The understanding of the molecular pathophysiology is of great relevance since depending on it, it will guide the professionals in charge of these patients in the clinical diagnosis, with the help of the personal and family history, the interaction of the patient with his environment, the physical examination, the use of modern technologies such as MRI, positron emission tomography can detect the alpha amiloyd protein, as well as the use of biomarkers to predict their onset, evolution, prognosis and therapeutic decisions such as the use of drugs that act on methyl metabolism as therapeutic agents for the treatment of Alzheimer’s.
A clinical session assesses memory, language skills, visual perception, attention, problem-solving ability, movement, senses, balance, reflexes, and other areas.

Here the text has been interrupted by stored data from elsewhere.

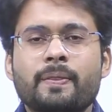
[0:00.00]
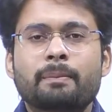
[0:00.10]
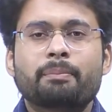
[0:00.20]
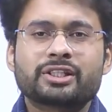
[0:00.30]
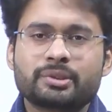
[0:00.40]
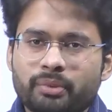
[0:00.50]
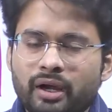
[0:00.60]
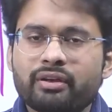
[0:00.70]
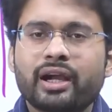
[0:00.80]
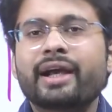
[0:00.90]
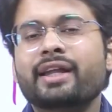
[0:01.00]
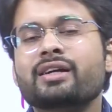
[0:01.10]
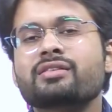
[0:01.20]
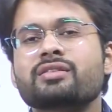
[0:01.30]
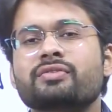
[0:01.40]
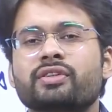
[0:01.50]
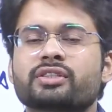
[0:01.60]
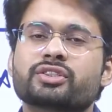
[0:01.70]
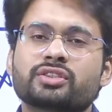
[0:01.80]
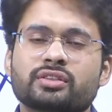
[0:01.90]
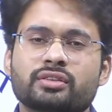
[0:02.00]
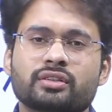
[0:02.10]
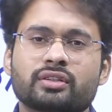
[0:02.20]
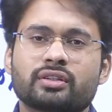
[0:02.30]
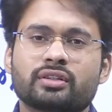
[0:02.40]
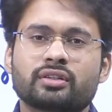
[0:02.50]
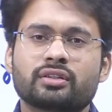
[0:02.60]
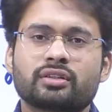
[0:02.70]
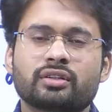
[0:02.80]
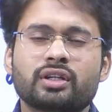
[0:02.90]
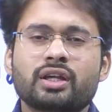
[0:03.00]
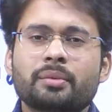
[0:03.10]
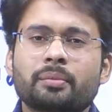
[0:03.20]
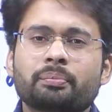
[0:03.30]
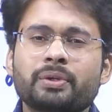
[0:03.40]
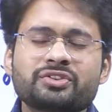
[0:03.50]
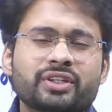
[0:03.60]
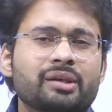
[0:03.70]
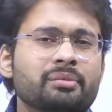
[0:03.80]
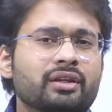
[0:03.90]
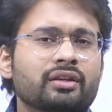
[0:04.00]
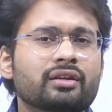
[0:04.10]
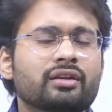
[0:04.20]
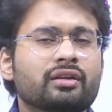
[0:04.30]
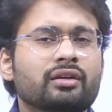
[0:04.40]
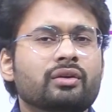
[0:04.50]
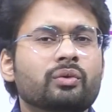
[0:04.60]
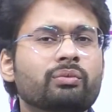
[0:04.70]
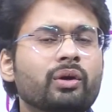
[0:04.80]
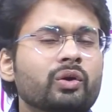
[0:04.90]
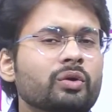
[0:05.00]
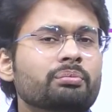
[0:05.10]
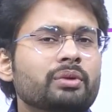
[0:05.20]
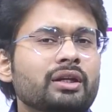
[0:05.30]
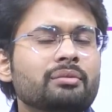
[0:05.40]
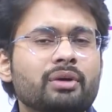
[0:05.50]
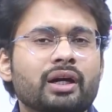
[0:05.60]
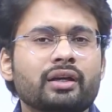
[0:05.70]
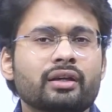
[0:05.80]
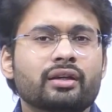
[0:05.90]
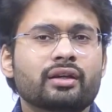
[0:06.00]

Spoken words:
brush up our ideas first. Please tell me, what do you mean byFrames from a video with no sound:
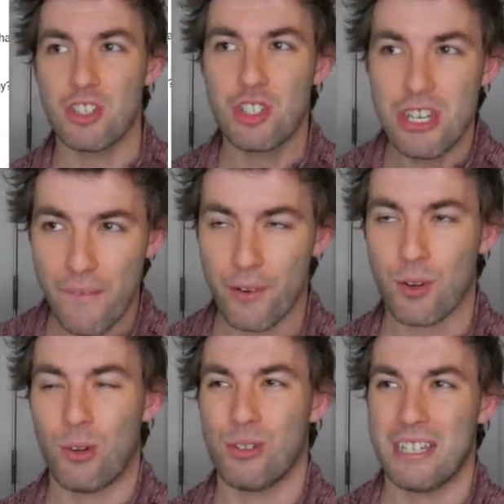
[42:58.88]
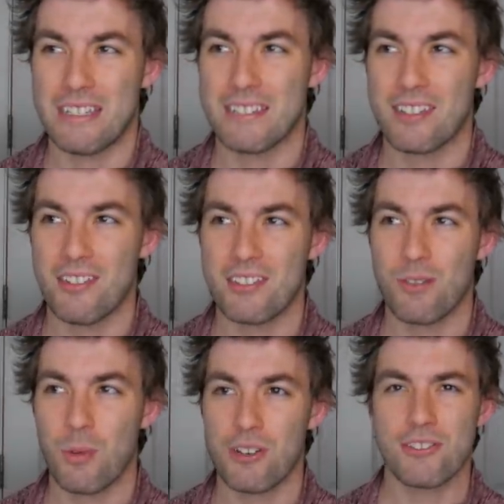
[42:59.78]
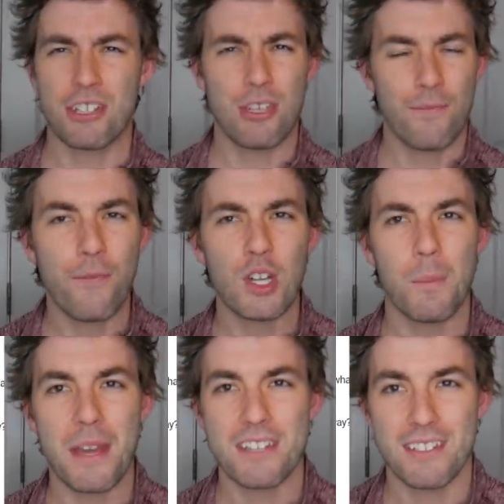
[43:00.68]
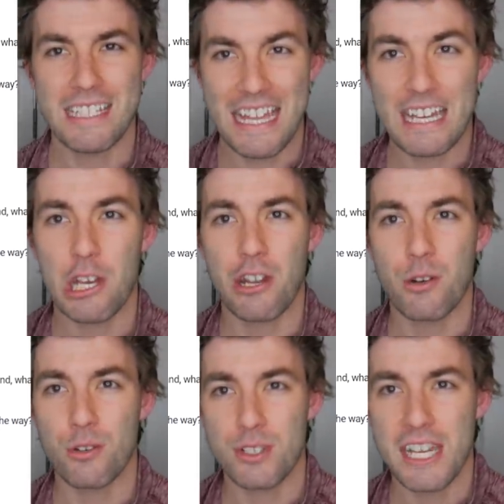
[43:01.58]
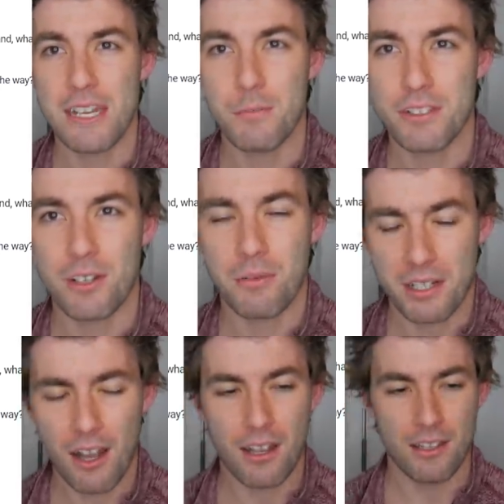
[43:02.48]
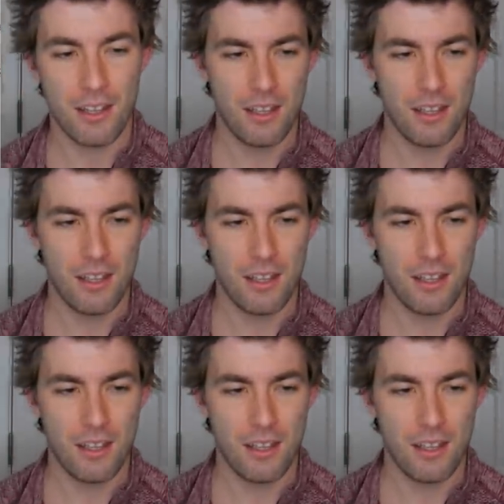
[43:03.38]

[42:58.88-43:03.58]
difficult in the sense to where it's like you fundamentally cannot understand what's going on.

Blood tests can detect, for example, a lack of vitamin B-12 that affects brain function or an underactive thyroid gland. Sometimes, it is analyzed cerebrospinal fluid for review the presence of tau and alpha amyloid proteins that cause neuroinflammation in Alzheimer’s disease and markers of some degenerative diseases.
Conclusion
The study of the molecular mechanisms of dementia allows us to know the presence of the amyloid protein alpha and the protein tau, which cause neuronal damage and are present in Alzheimer’s disease, the synaptic dysfunction that causes cognitive impairment, recently the role of mitochondria in oxidative stress and the accumulation of proteins and cellular pathogens. Current research uses epigenetics to explain the role of DNA methylation in dementias such as Alzheimer’s. The use of biomarkers can be used for early diagnosis and replace histopathological examination in autopsies of patients with dementia, and with comprehensive treatment it will be possible to improve the quality of life by delaying the clinical symptoms and psychiatric condition of these patients. There is still a long way to go in the study of dementia.